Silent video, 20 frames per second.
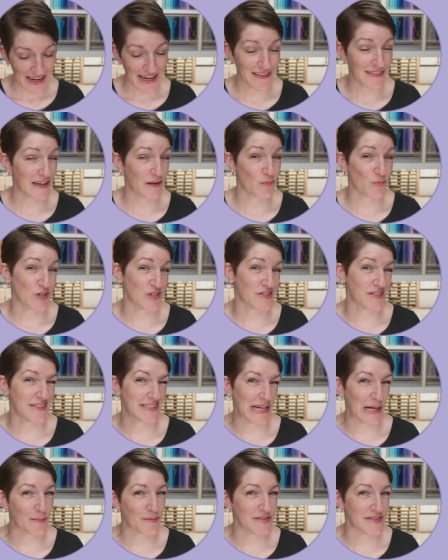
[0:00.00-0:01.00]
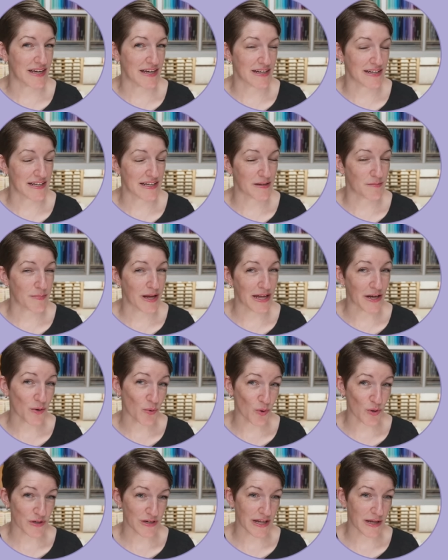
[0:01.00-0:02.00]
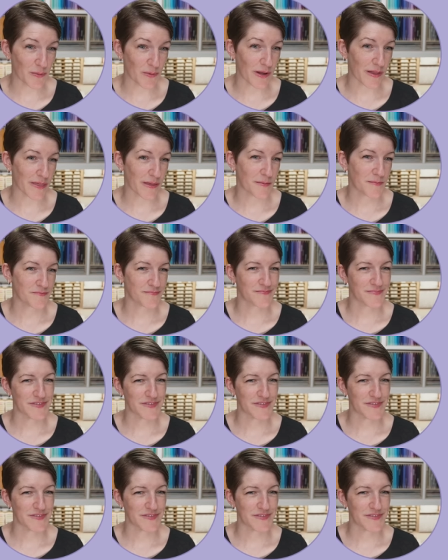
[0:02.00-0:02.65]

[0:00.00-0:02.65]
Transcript: and then which stamp set it may coordinate with.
------
### What needs to be done:
Word for word, give again the lines from the line holding "[0:01.00-0:02.00]" through the last line of the material, both included; pictures are not part of the copy.

### Task solution:
[0:01.00-0:02.00]
[0:02.00-0:02.65]

[0:00.00-0:02.65]
Transcript: and then which stamp set it may coordinate with.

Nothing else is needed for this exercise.